We spoke for about half an hour. I learned that he had sight and hearing until he was about 13 years old. He lost those abilities in an auto accident. I also learned that he wasn’t there to find out what Goodwill could do for him- he was there looking for a job. He asked that I give him a tour of our facility’s production area. He held my left arm with his right hand and held his cane in his left hand as I gave a blind man a sight-seeing tour. We stopped at several stations in the production area as I described what was happening at each spot. Although he has severe sensory and neurological issues, his intellect is keen, his body fit, and his determination was evident. He would touch some of the items and feel his way around the tote bins and production tables as he was trying to determine how he could do the work. He kept telling me that he does not let his problems ever stop him. He had a work history before moving back to our town and was proud that he is a hard worker. After the tour I filled out a Job Application for him and took him back to where the Special Mobility bus would pick him up. I told him I wanted to shake hands and he said he did too. If it is possible to physically feel the emotions of determination and courage (in the face of adversity)- I think I did in that handshake.

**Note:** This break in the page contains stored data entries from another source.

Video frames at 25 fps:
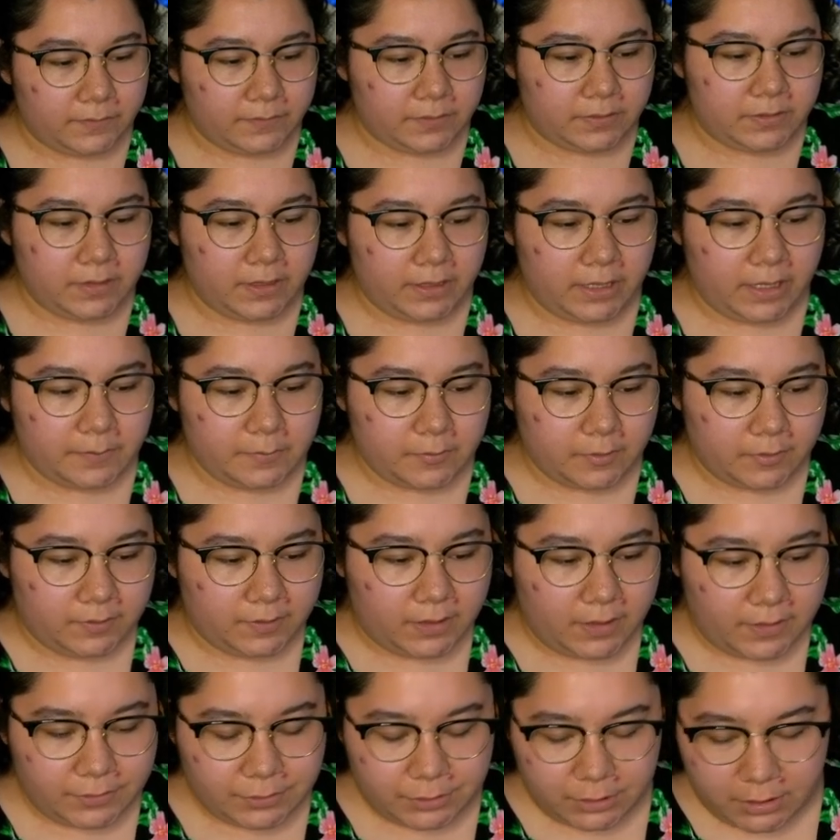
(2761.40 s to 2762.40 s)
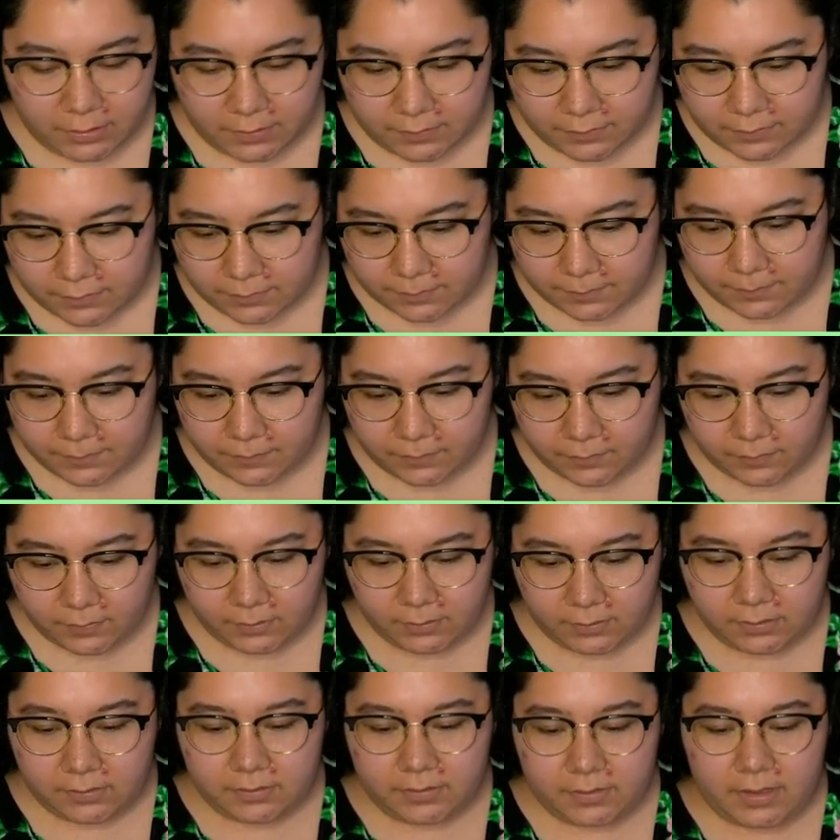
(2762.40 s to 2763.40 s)
left in that hype train. Last chance.
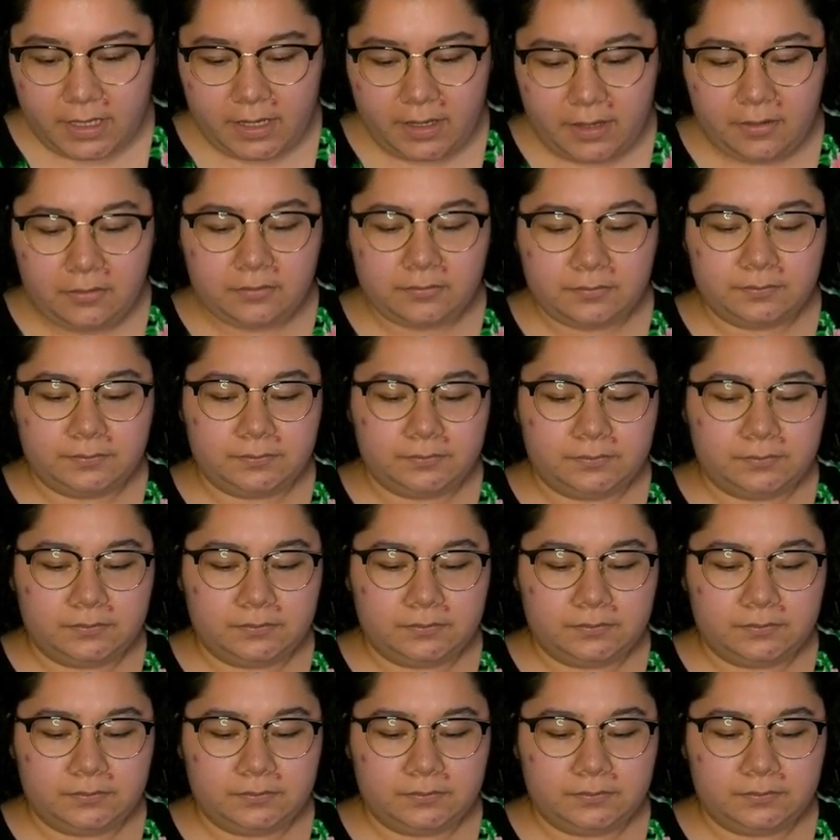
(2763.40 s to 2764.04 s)
Now,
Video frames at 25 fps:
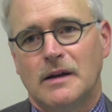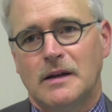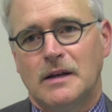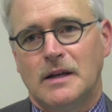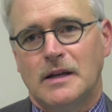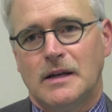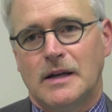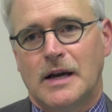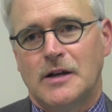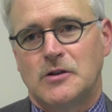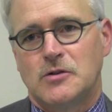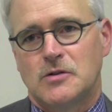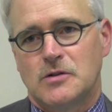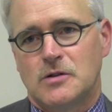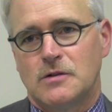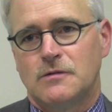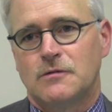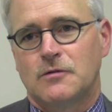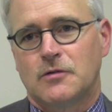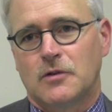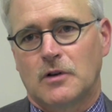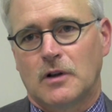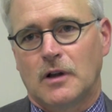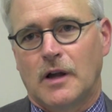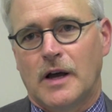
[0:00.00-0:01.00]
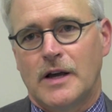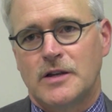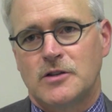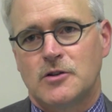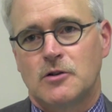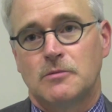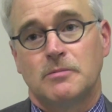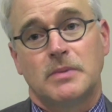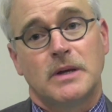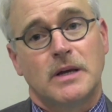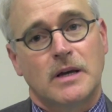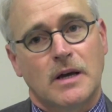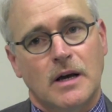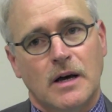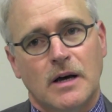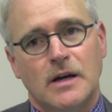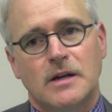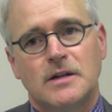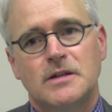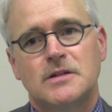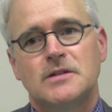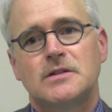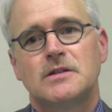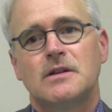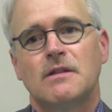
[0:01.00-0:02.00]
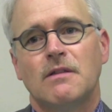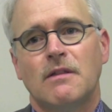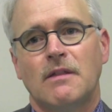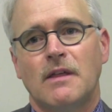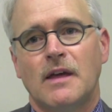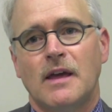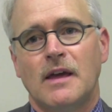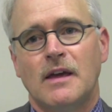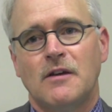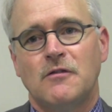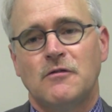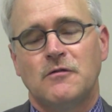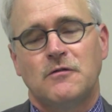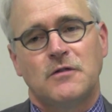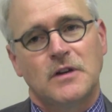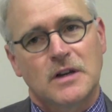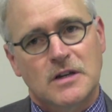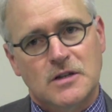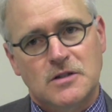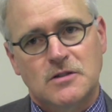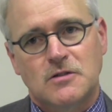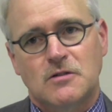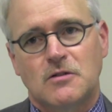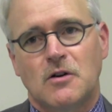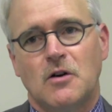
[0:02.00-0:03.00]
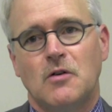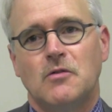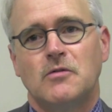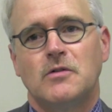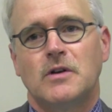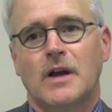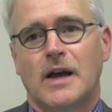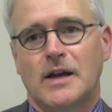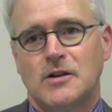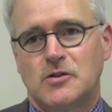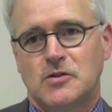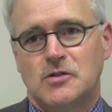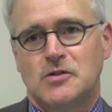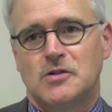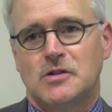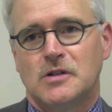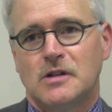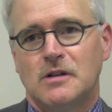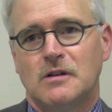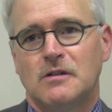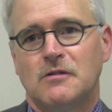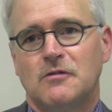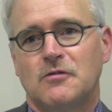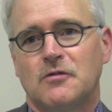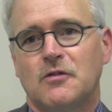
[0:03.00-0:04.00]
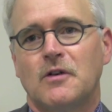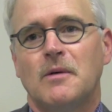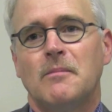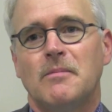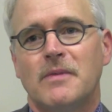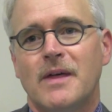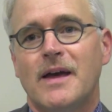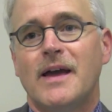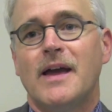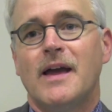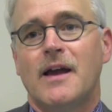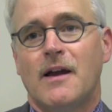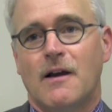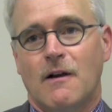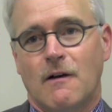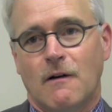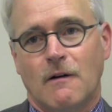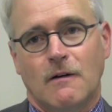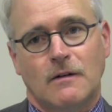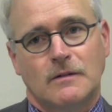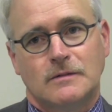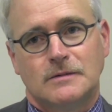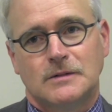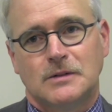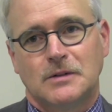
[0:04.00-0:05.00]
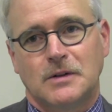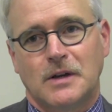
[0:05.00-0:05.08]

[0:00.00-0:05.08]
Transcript: any nitrogen fertilizer because they fix their own nitrogen from the air,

For all the ugly political rhetoric of this past year; with talk about “urban people” and “takers not makers” and the 47% who don’t take personal responsibility, it’s easy to feel cynical. Then I got meet this young man who has every reason to give up- but doesn’t. This young man wants to contribute in spite of the fact that it takes him three times the effort and trouble just to get somewhere, let alone do the work. He is a guy who makes me feel grateful for all I have and reminds me that the cynics who blame the poor for their troubles are just wrong. This young man could have been the poster child for all those who used race and disadvantage to create divisions in our country, or provide an excuse to promote the idea the privileged among us are the ones in need of favors. The young man I met wasn’t there to get “free stuff” or accept “gifts” from government or anyone else. He was there to find a place to work and contribute anything he could.

The professions some of us in this family have chosen are not the kind that will lead to great wealth- but we knew that at the time. And, I’m not opposed to those who have great financial success- provided their riches don’t blind them to the fact that many in our world will never have all the opportunities that some have, and that we are all in this society together. On this Thanksgiving, I’m personally grateful that my profession and my life gives me the chance to meet people who don’t have many breaks in life, yet still find ways to achieve and inspire. It’s a great feeling and revelation, and not one I would want to selfishly keep to myself. So I suggest and urge anyone who can, to find a way to get to know people who don't have all the advantages we have, and learn more about them. This isn’t about charity- it’s about making a connection with people we normally wouldn’t connect with. If we can all learn to respect the value of all people- charity will take care of itself.

My best wishes for a Happy Thanksgiving to all. Thanks for looking in.